Latex: ¿Cuál es tu sabor favorito?
Enrique Leyva: ¿Cómo podría describirlo?… ¡El del mole! Que es todo. Eso me representa demasiado, soy un mole andante. Me gusta creer que en la vida hay que aprender a saborear todo, y el mole, pues, contiene de todo. Es dulce, salado, picoso… ¡De todo!
Latex: ¡Última pregunta! Tu trayectoria se ve para muchos como el sueño. Me preguntaba, después de haber trabajado con todos estos referentes: ¿Cual es tu sueño ahora?

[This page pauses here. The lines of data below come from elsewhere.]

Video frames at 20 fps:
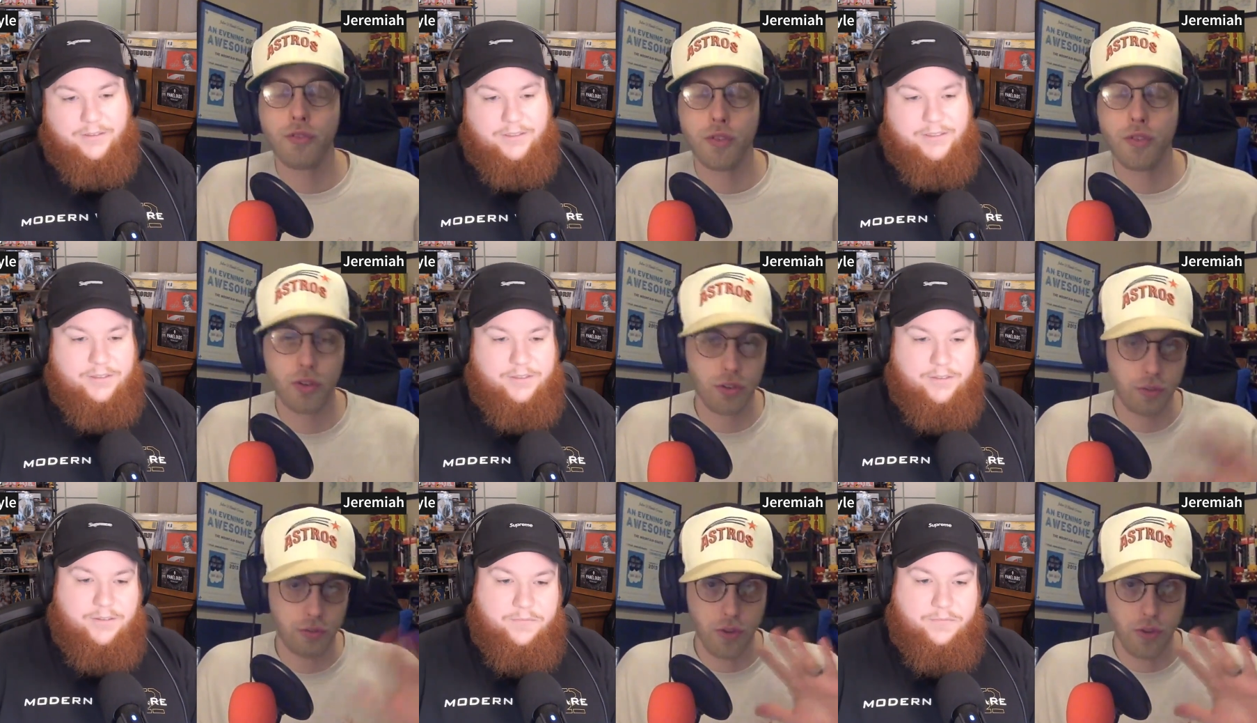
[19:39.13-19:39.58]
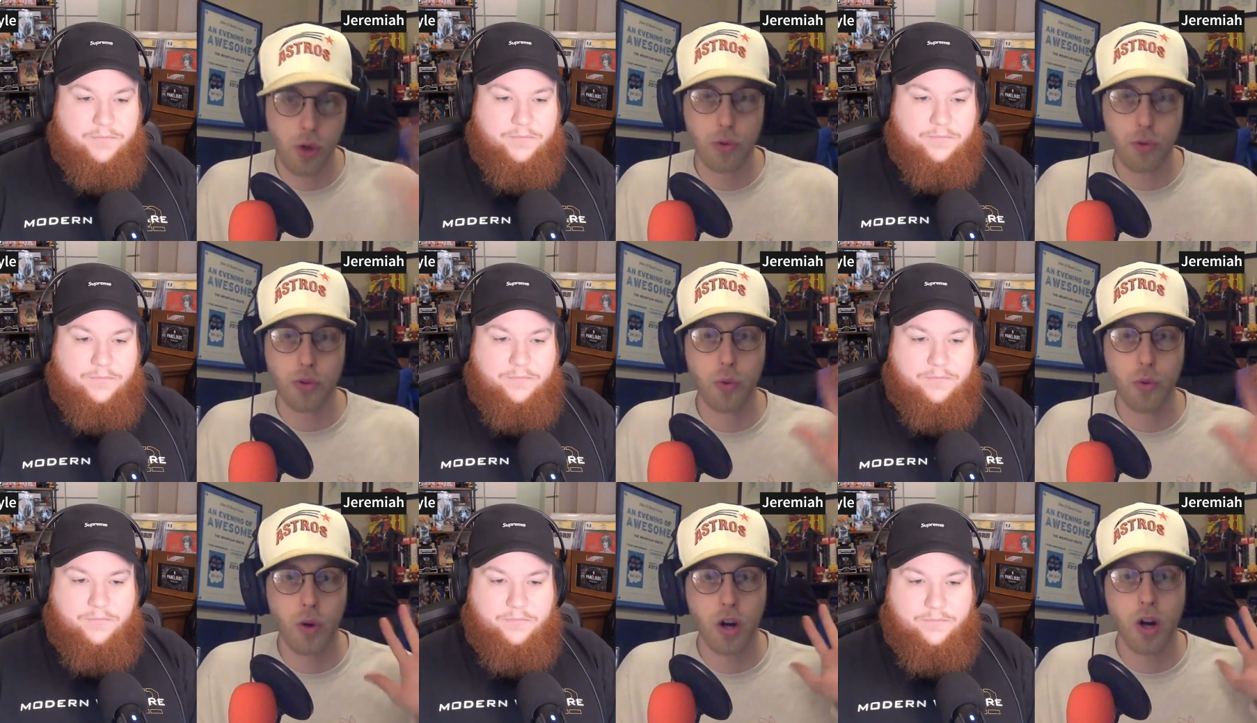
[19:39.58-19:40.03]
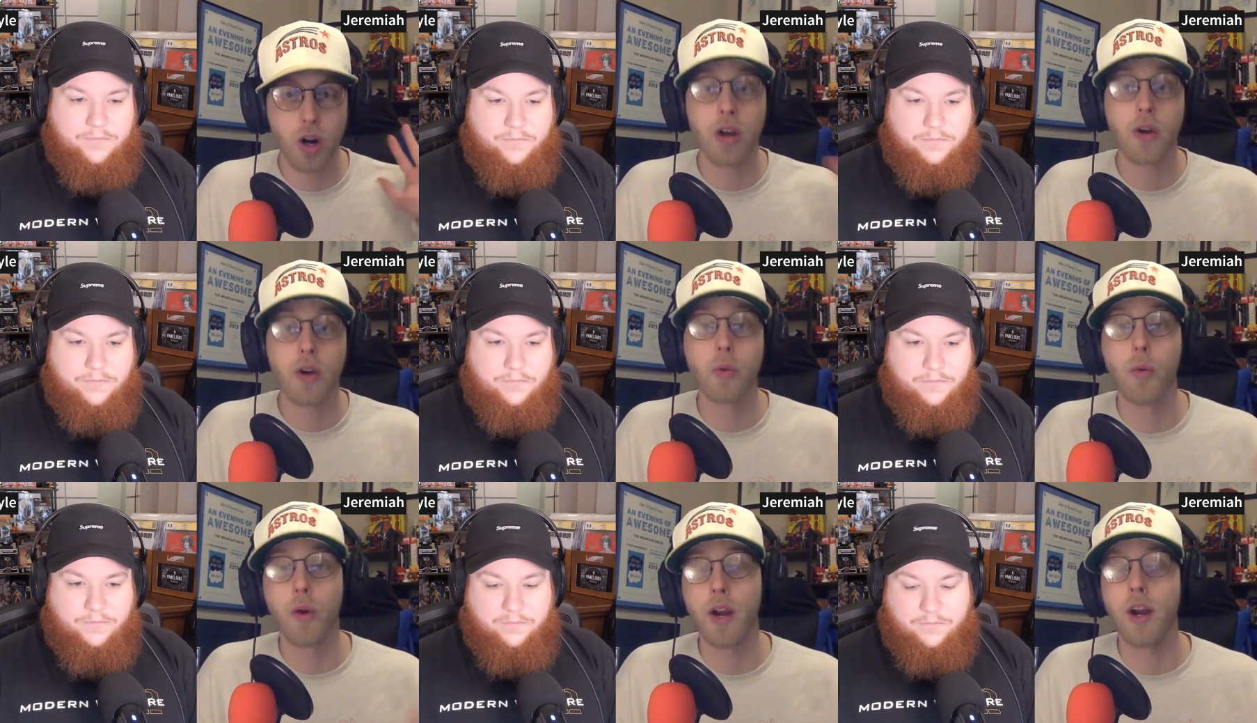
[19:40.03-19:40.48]
Speaker 1: For those who are
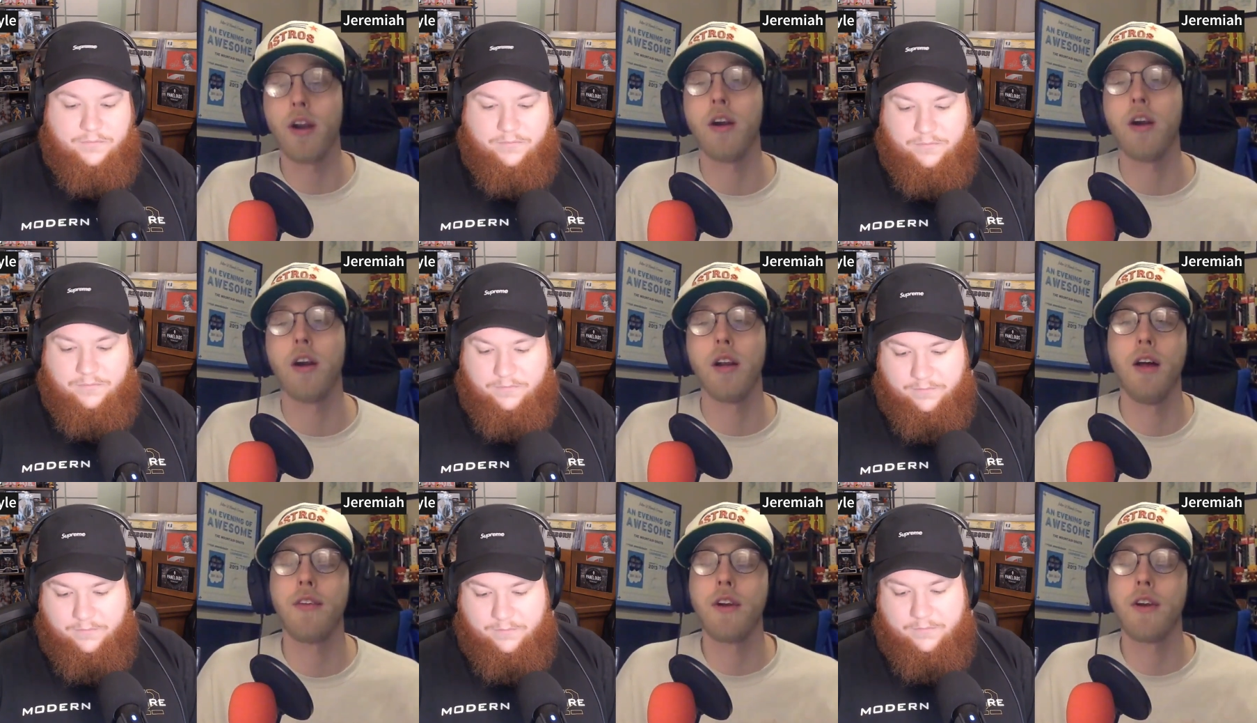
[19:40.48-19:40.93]
unaware,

Enrique Leyva: ¡Ser fotógrafo de guerra! Siempre he querido serlo. Yo no retrataría las partes bélicas, sino la parte que pueda mostrar la parte más humana… de todas las partes, y entender que al final del día, somos humanos tratando de existir. Gracias por las palabras sobre mi carrera, pero justo creo que ningún artista solamente quiere quedarse con las mieles de lo que ya está pasando, siempre estás en búsqueda de contar más. Pero, sÍ estoy feliz y orgulloso de lo que he logrado, a veces nos cuesta aplaudirnos un poco, pero si puedo voltear y aplaudirme, me ha costado muchísimas cosas. Y creo que es de aplausos ese arriesgar que uno hace por amor a algo.